• **Task goal**
Where the listing below has a line with "[41:55.64-41:56.64]", write out exactly that line and every line after it, stopping after the line with "[42:03.64-42:04.39]".

• **Records for this exercise**
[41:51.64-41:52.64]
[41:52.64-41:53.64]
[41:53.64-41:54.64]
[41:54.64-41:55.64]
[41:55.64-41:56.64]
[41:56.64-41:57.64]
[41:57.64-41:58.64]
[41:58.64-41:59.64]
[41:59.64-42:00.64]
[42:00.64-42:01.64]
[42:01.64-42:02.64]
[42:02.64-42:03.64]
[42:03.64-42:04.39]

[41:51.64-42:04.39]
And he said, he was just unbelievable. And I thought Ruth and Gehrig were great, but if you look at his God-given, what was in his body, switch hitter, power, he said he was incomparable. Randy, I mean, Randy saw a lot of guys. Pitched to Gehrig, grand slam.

...

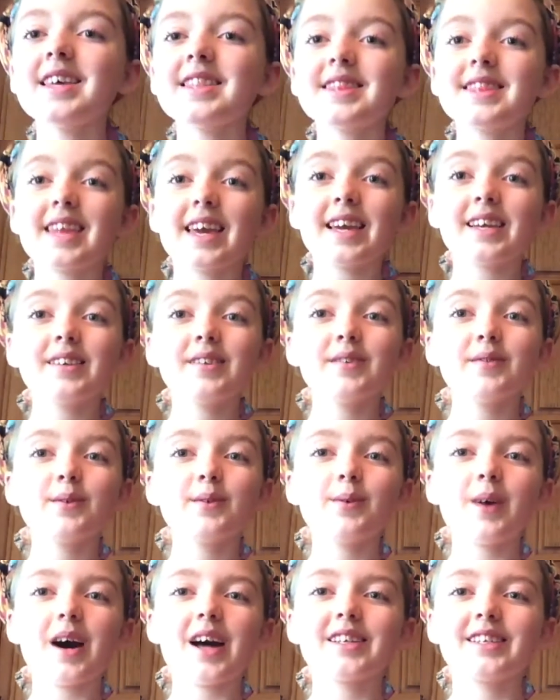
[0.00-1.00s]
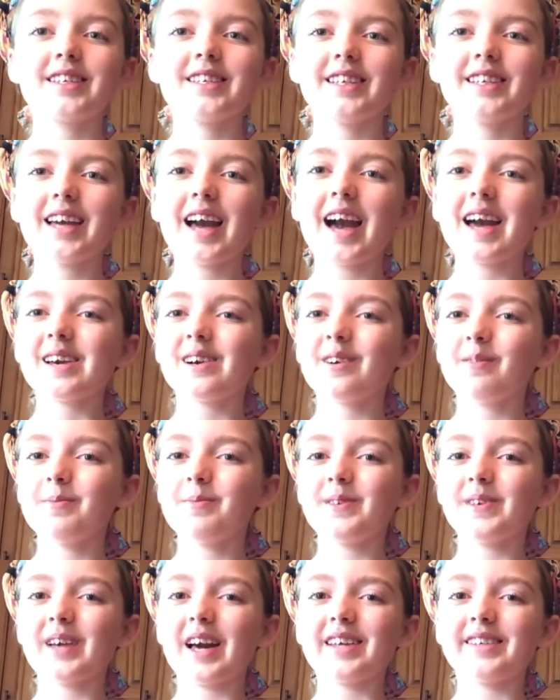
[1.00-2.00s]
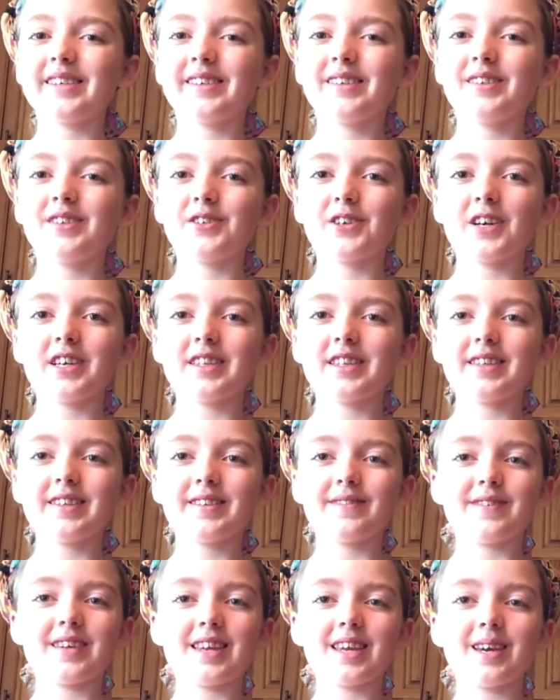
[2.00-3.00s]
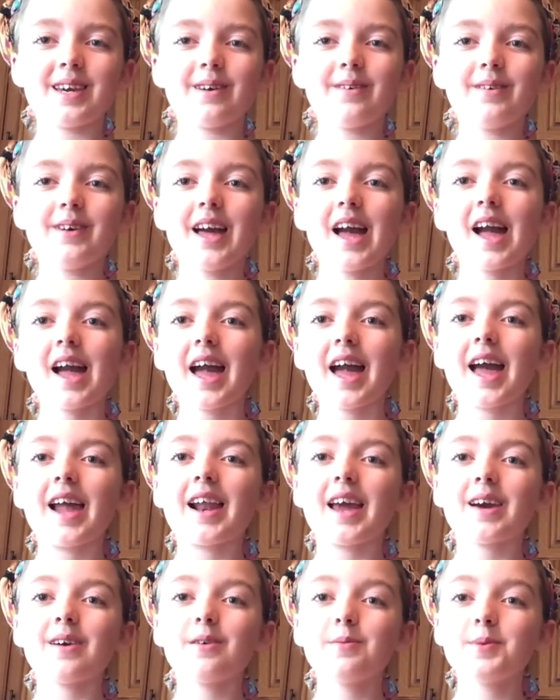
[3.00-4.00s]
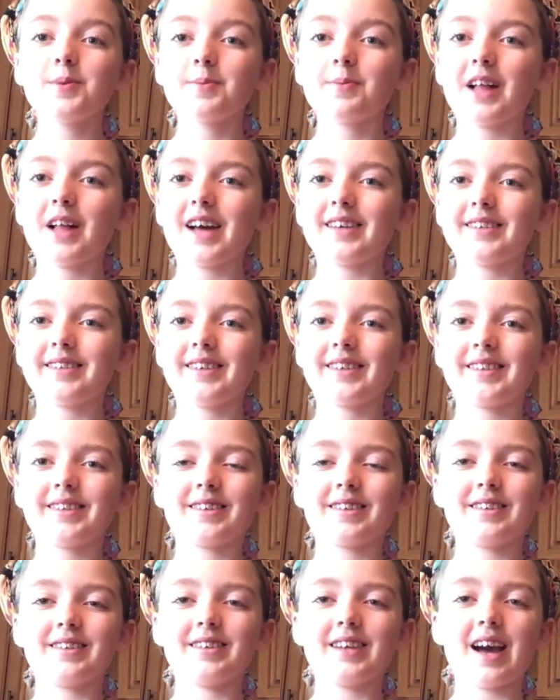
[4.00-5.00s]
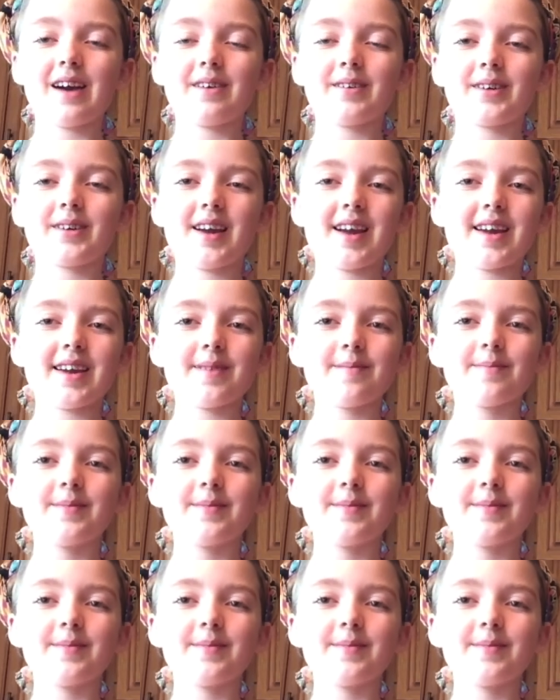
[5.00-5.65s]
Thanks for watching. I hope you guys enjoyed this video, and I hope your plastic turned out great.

• **Solution to this exercise**
[41:55.64-41:56.64]
[41:56.64-41:57.64]
[41:57.64-41:58.64]
[41:58.64-41:59.64]
[41:59.64-42:00.64]
[42:00.64-42:01.64]
[42:01.64-42:02.64]
[42:02.64-42:03.64]
[42:03.64-42:04.39]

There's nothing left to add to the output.